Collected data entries

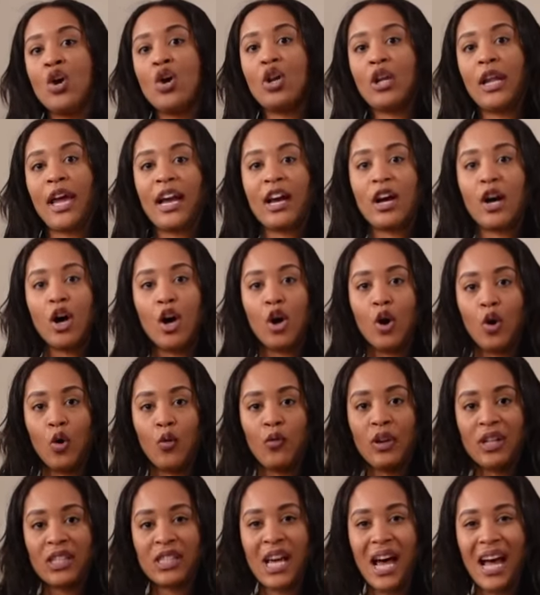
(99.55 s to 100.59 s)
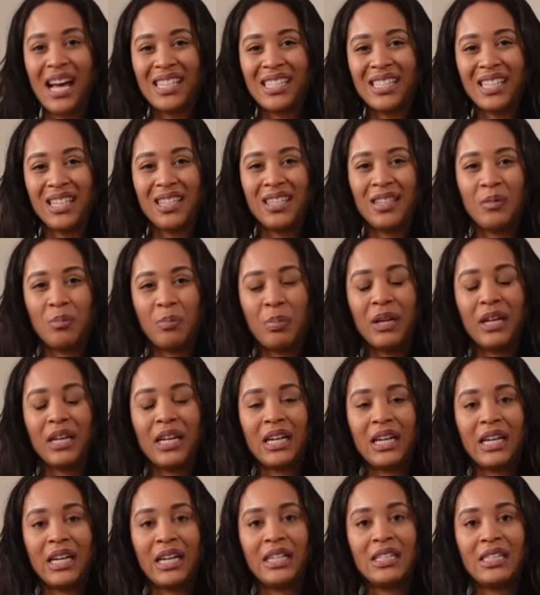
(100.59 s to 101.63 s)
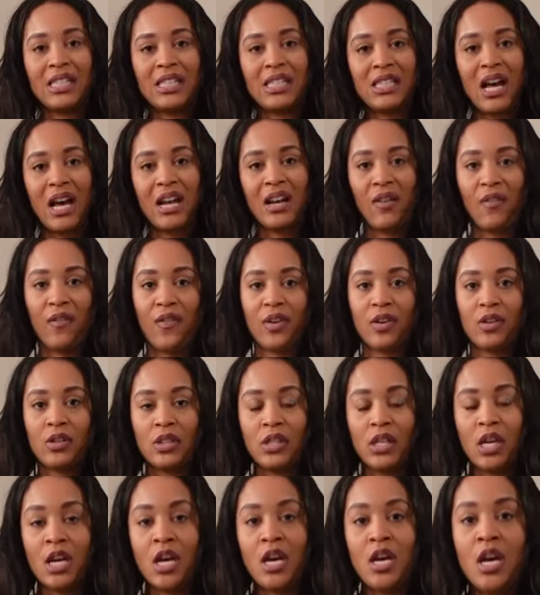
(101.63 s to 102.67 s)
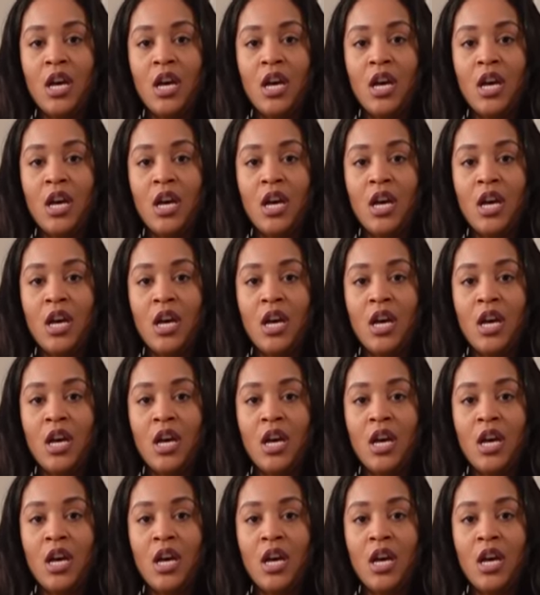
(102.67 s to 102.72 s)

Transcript: like an oversized look, but it just kind of feels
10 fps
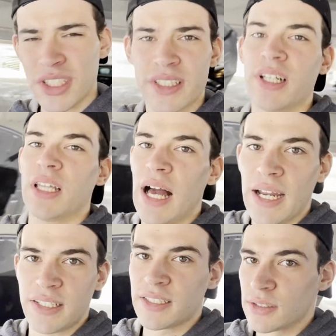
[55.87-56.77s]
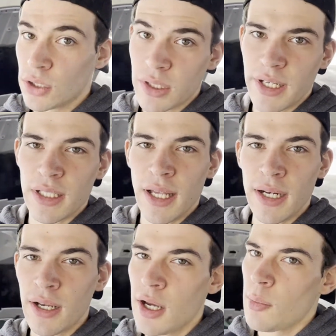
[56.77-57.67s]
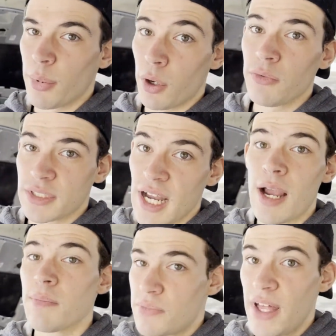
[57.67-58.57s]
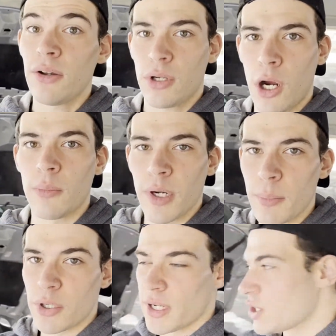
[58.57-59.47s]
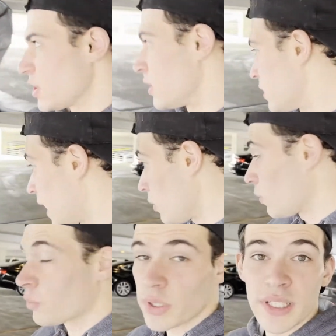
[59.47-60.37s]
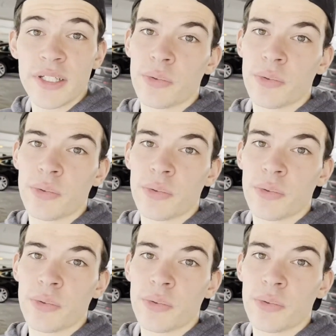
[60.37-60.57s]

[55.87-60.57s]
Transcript: isn't a lot. It doesn't look like a lot, but over time, that'll carbon up your engine. That'll really,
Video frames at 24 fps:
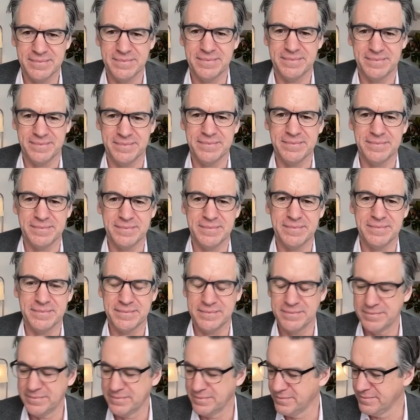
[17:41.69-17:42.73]

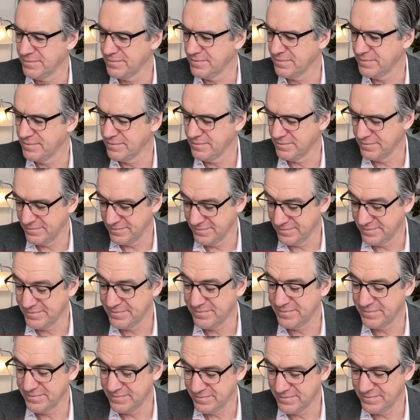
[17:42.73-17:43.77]

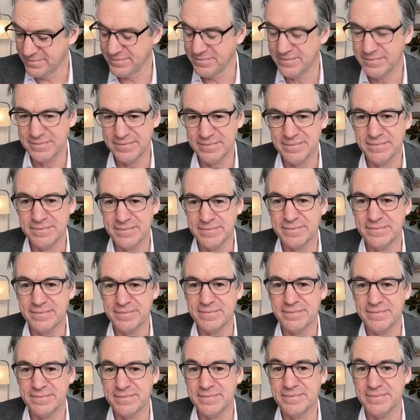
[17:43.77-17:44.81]

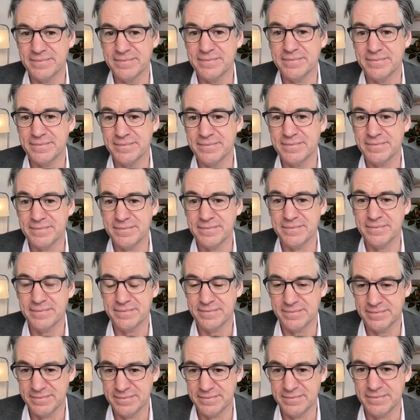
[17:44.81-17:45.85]

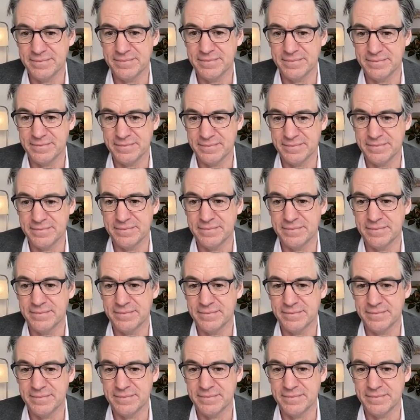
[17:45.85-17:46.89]

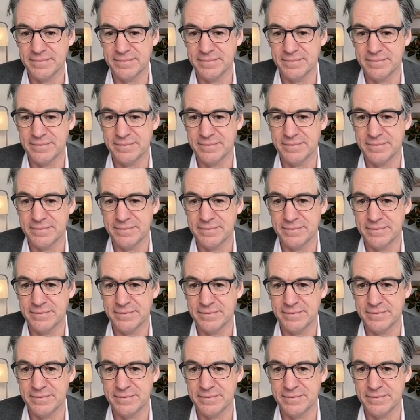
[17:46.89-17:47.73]
(silent)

WHAT IS BEING ASKED:
Please retype the lines from the one containing "[17:42.73-17:43.77]" through the last line of the records above, exactly as written, and leave out any pictures.

RESPONSE:
[17:42.73-17:43.77]

[17:43.77-17:44.81]

[17:44.81-17:45.85]

[17:45.85-17:46.89]

[17:46.89-17:47.73]
(silent)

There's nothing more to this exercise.